Pour the yellow saffron liquid over the rice,  add stock and salt to pan
and bring to boil. Tie lid of pan with clean damp tea towel. Reduce heat to low
for about 20 mins or until all stock is absorbed and rice is tender.
Fluff up with a fork.

Hope you enjoy this as much as we did!
TJ

‘Food as Medicine’ Notes:

Saffron
comes from the vivid crimson stigmas of the crocus flower. It’s highly prized for therapeutic properties. Modern research supports saffron’s use as an aphrodisiac, to cause sweating, to prevent gas. Not only that but it has shown to cause “apoptosis”, programmed cell death, in a number of different types of human cancer. Here are even more benefits of this brightly coloured treasure.

Pomegranates have anti-oxidant, anti-viral and anti-tumour properties and are a great source of vitamins A, C, and  E, as well as folic acid. They also consists of three times as many antioxidants as both wine or green tea.

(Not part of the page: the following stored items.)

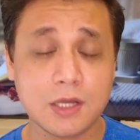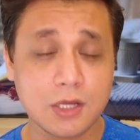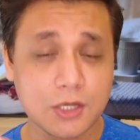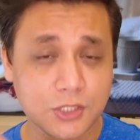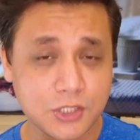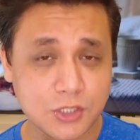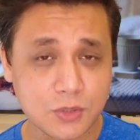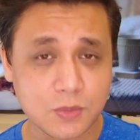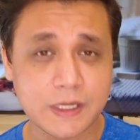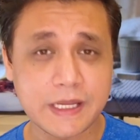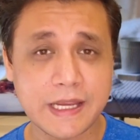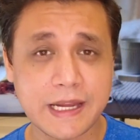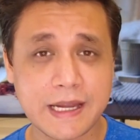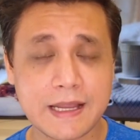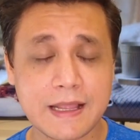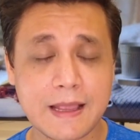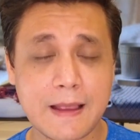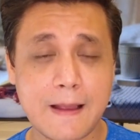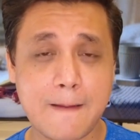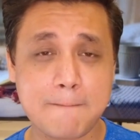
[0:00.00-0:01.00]
you will
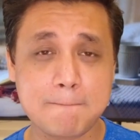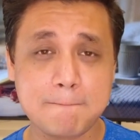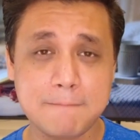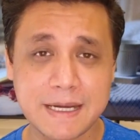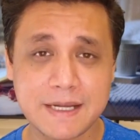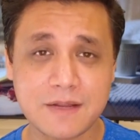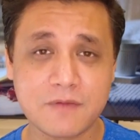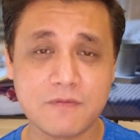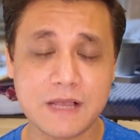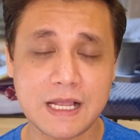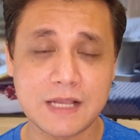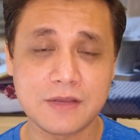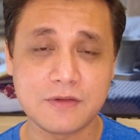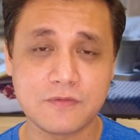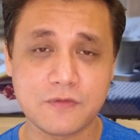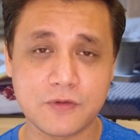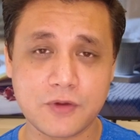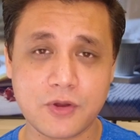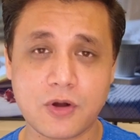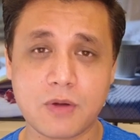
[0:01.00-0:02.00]
get a better value
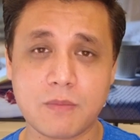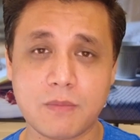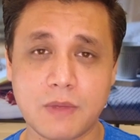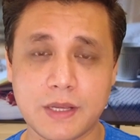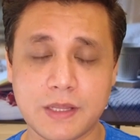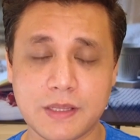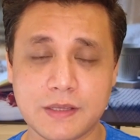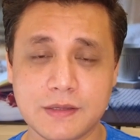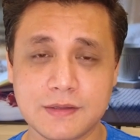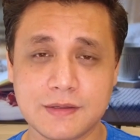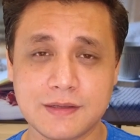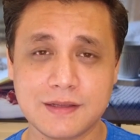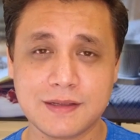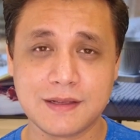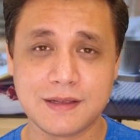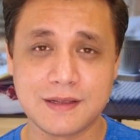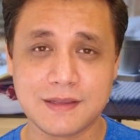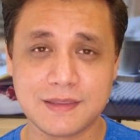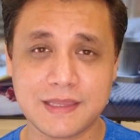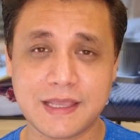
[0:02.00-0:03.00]
for your money
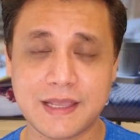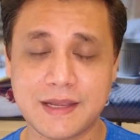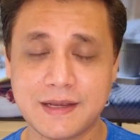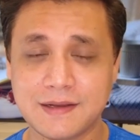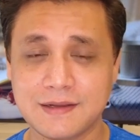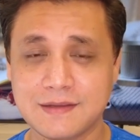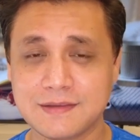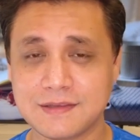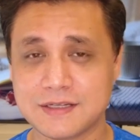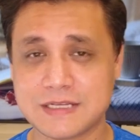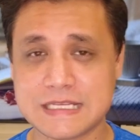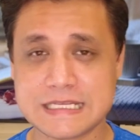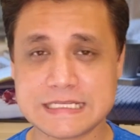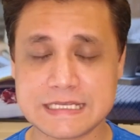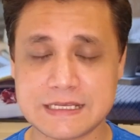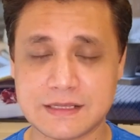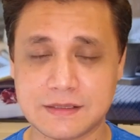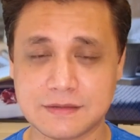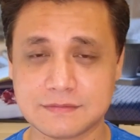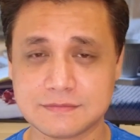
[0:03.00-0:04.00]
than the
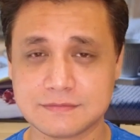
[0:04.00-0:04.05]
TCL.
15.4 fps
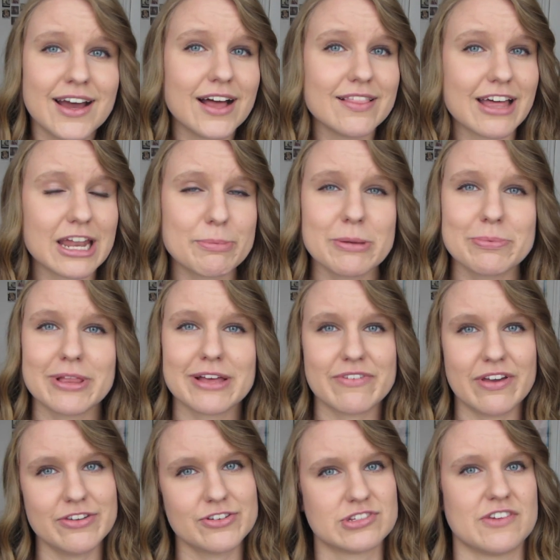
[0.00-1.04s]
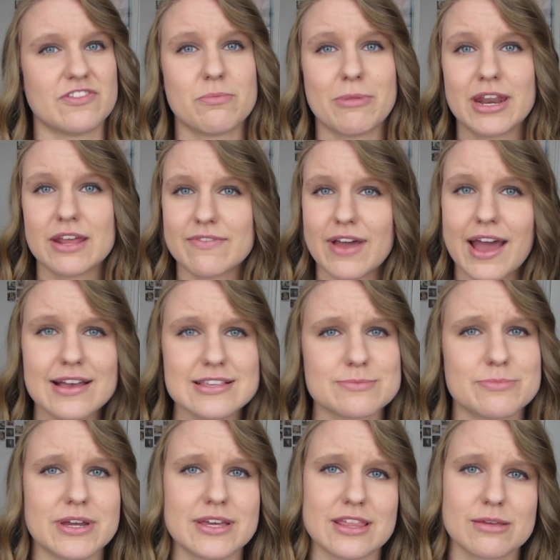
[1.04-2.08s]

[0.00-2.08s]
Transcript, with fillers: a lot of people have other stuff. They might have asthma.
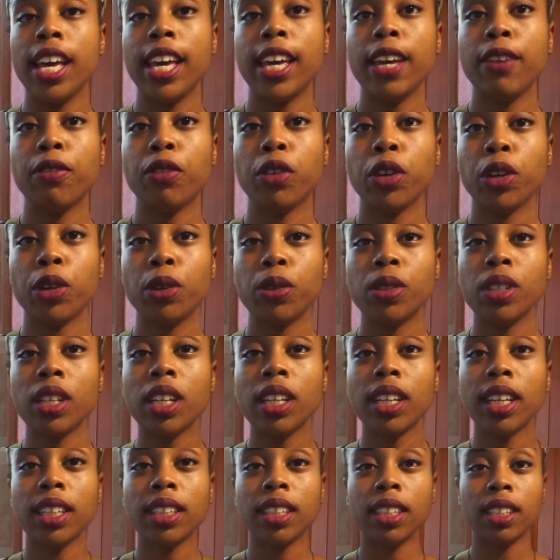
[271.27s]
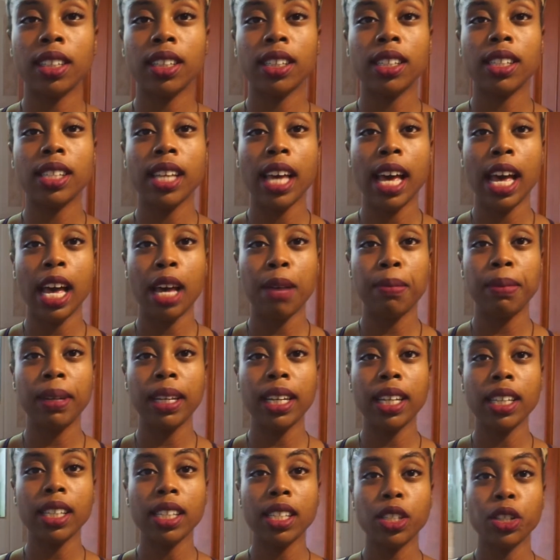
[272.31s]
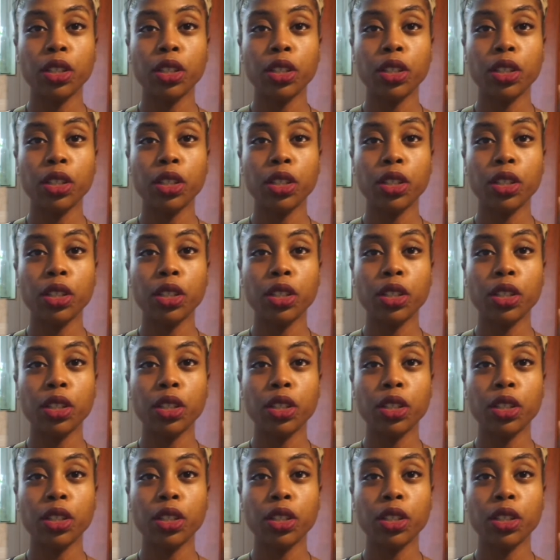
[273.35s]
If you're using like the little tablets,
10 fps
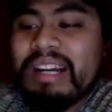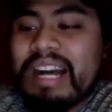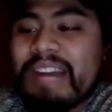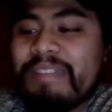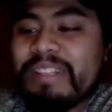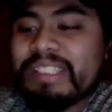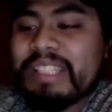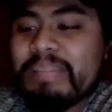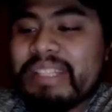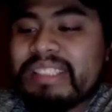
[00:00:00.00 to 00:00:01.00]
I feel like it's going
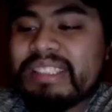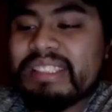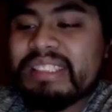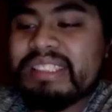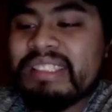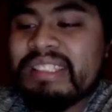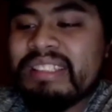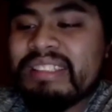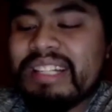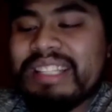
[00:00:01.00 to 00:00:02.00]
to be
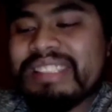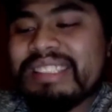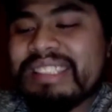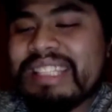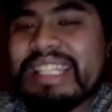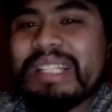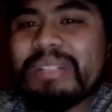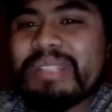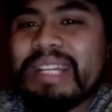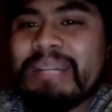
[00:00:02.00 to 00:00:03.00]
a sneaky close
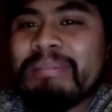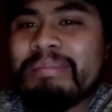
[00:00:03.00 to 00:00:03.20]
game.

Walnuts are an excellent source of anti-inflammatory omega-3 essential fatty acids, in the form of alpha-linolenic acid (ALA). They are rich in antioxidants, and are great source of manganese and copper. They also provide molybdenum and the B vitamin biotin.

Did you know?

Studies at Rutgers University showed that oleocanthal, the star phenolic compound in extra virgin olive oil causes “apoptosis” (programmed cell death) in a number of cancers. It causes the membrane between the cancer cell and its waste sack to dissolve essentially killing itself – within thirty minutes! Meanwhile healthy cells go dormant for some time and then revive safe and sound. Since this study many more are becoming known. While you are waiting for all the documented scientific proof of human trials, why not add High Phenolic EVOO, particularly one rich in oleocanthal, to your daily diet for its preventive effects.